Peneliti Forum Masyarakat Peduli Parlemen Indonesia (Formappi), Lucius Karus, menilai, pembatasan terhadap wartawan dan interupsi anggota di rapat paripurna menunjukkan kecenderungan tertutup, antidialog, bahkan mengarah pada otoriter. ”Hal itu bertentangan dengan fungsi pimpinan DPR yang menurut tata tertib adalah mengkomunikasikan sikap DPR kepada publik,” ujar Lucius.
Ia menambahkan, protes terhadap pembengkakan jumlah RUU dalam Prolegnas 2020-2024 adalah sikap yang wajar.
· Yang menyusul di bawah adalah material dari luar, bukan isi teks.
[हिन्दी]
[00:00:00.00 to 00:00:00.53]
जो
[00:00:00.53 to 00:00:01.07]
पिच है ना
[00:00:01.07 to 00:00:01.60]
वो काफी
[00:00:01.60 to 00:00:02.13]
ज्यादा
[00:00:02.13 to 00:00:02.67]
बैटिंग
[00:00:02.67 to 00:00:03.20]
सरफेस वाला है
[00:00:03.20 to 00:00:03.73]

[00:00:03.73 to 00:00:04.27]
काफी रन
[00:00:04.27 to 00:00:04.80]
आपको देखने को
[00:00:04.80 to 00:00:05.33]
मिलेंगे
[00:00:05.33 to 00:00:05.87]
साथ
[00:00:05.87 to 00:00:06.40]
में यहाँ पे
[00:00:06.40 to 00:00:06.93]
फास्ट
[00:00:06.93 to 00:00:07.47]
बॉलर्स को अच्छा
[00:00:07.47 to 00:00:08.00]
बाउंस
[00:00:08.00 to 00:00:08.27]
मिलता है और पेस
Sebab, jumlah itu meningkat dibandingkan dengan lima tahun lalu, yaitu 189 RUU. Dari 189 RUU, hanya 20 persen yang bisa dibahas dan disahkan menjadi UU.
”Jumlah RUU Prolegnas yang bombastis itu memang tidak realistis sehingga wajar jika dipertanyakan,” ujarnya.
Menurut Lucius, sikap pimpinan DPR juga merupakan konsekuensi peta politik parlemen. Ketua DPR dari Fraksi PDI-P tidak hanya memegang jabatan fungsional sebagai pimpinan, tetapi juga pengendali koalisi peraih kursi terbanyak.
Ia mengingatkan, posisi tersebut bisa membuka potensi arogansi Ketua DPR. Hal itu jelas harus dihindari karena bisa berakibat pada tumpulnya daya kritis parlemen karena takut pada penguasa.
Lantas, apakah benar DPR mulai antikritik? Tentu bukan itu yang diharapkan rakyat.